His early artistic personality was influenced and shaped by many
sources, including continental Modernism in the form of Matisse,
Picasso and Modigliani, and by new painting emerging from the USA.
This cocktail of influences also included some peculiarly personal
encounters, such as the naive imagery of Alfred Wallis and the over-arching
influence of British Modernist art theory, in the form of Roger
Fry and Clive Bell. These influences all appear to have left some
trace upon his creative trajectory.
To most people familiar with 20th century British
painting, Scott's name will bring to mind a domestic still life;
frying pans, mugs, fish and vegetables, rendered in a highly abstracted
manner and set down in broad areas of resonant colour.

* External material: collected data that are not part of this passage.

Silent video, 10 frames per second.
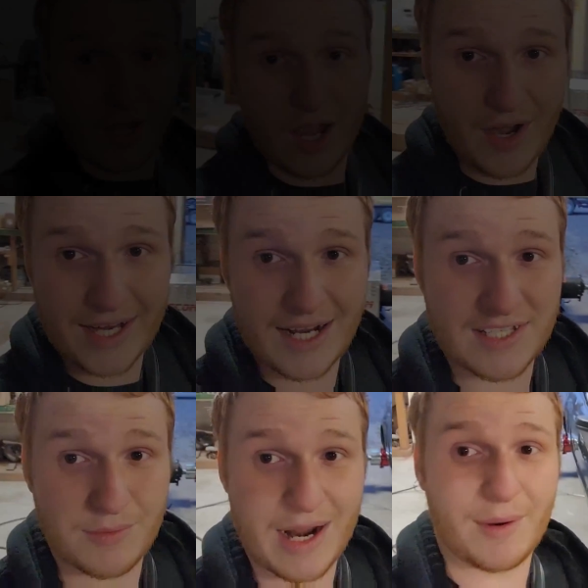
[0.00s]
All right, guys,
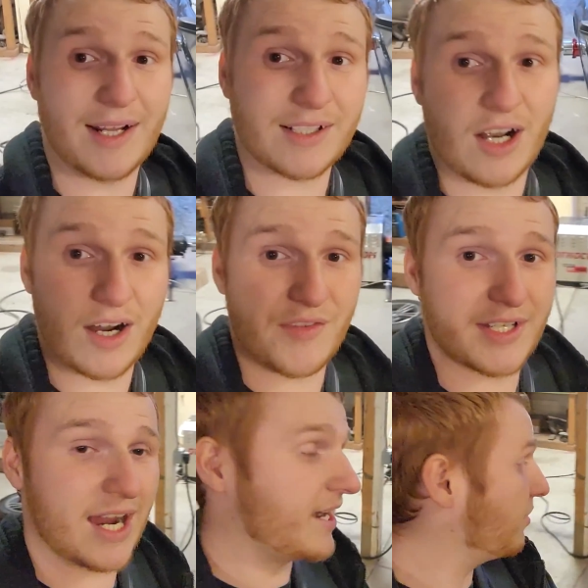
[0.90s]
so now we got the car on the
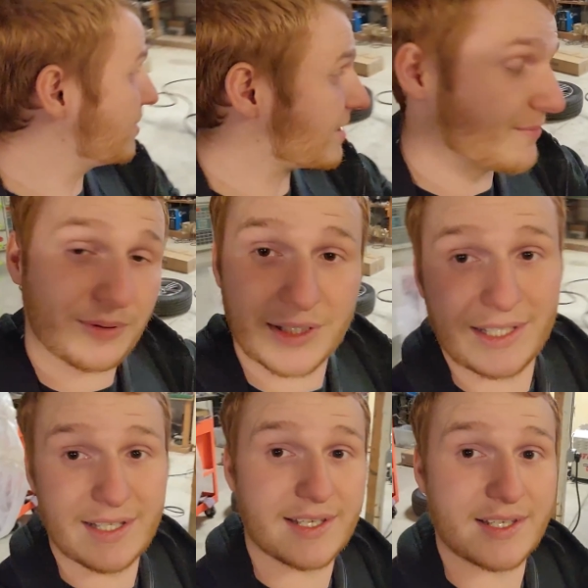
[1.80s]
dyno. It's
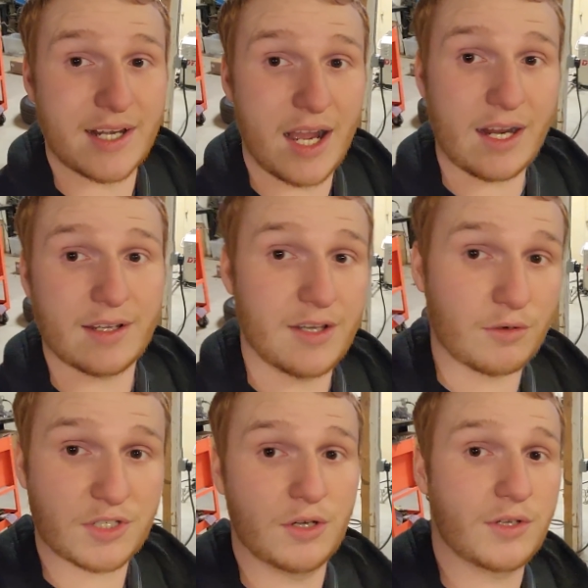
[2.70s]
completely stock, no
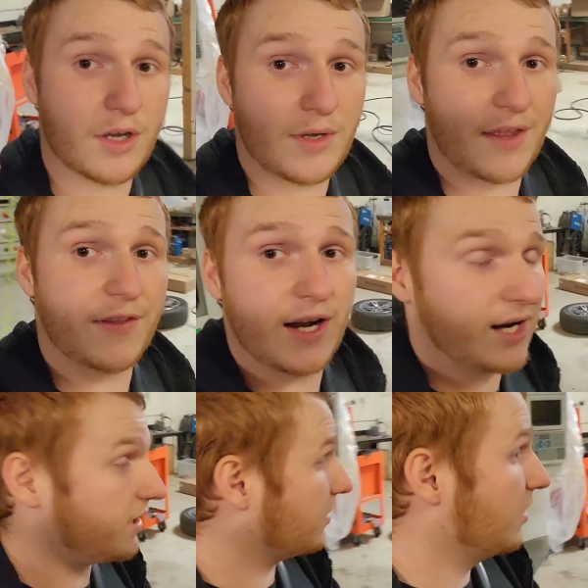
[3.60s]
tune, no nothing on
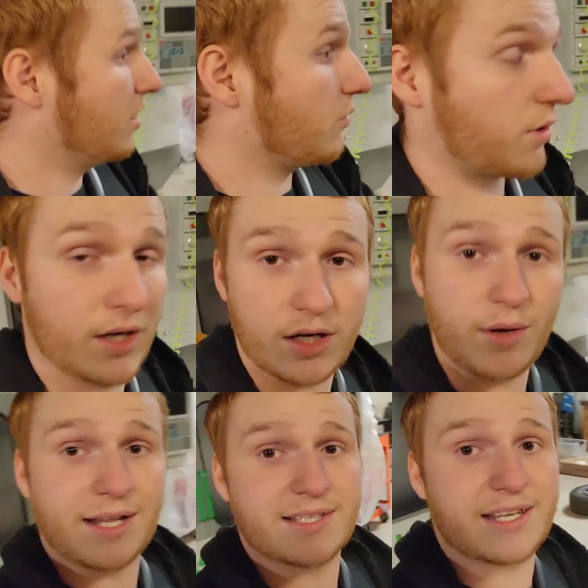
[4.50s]
it. We're gonna go
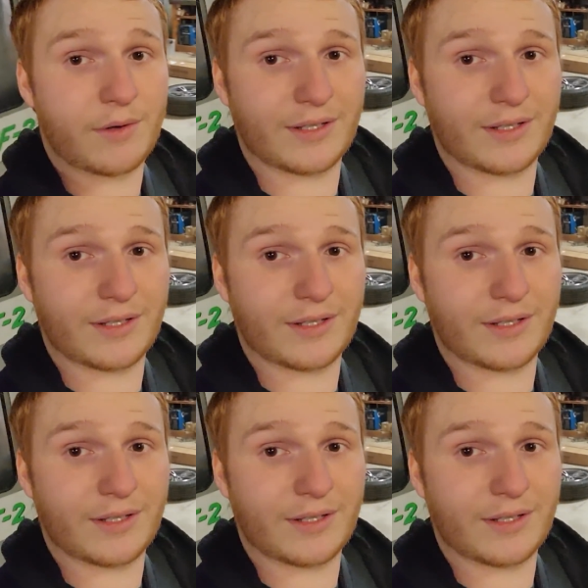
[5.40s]
ahead and see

Although
the subject matter is identifiable, the forms are often simplified
and schematic, providing no more than a convenient motif upon which
to hang an examination of light, colour, form and pigment. Scott
also produced a substantial number of paintings which could be described
as uncompromisingly abstract, in the sense that no objective stimulus
can be identified. Perhaps a benefit of those abstracted works,
in which the motif is still discernible, is that they shut off the
possibility, and the risk, of completely irrelevant and misleading
interpretations - the spectator can immediately set aside the issue
of representation and attend to the real subject of the picture:
colour, form and texture.
His occasional treatment of the female nude often
brings a powerful, subjective charge to his painting, which is absent
(and probably avoided) in most of his other work. His nudes hint
at a suppressed eroticism, often reinforced by a more intense chromatic
range of fierce reds and icy blues.
Norbert Lynton's book is thorough, sensitive and scholarly;
a fitting literary monument to this powerful and influential painter.
The quality of printing and reproduction is excellent, with gratifyingly
few examples of the artist's work spread over a double page - a
defect which blights many otherwise excellent publications.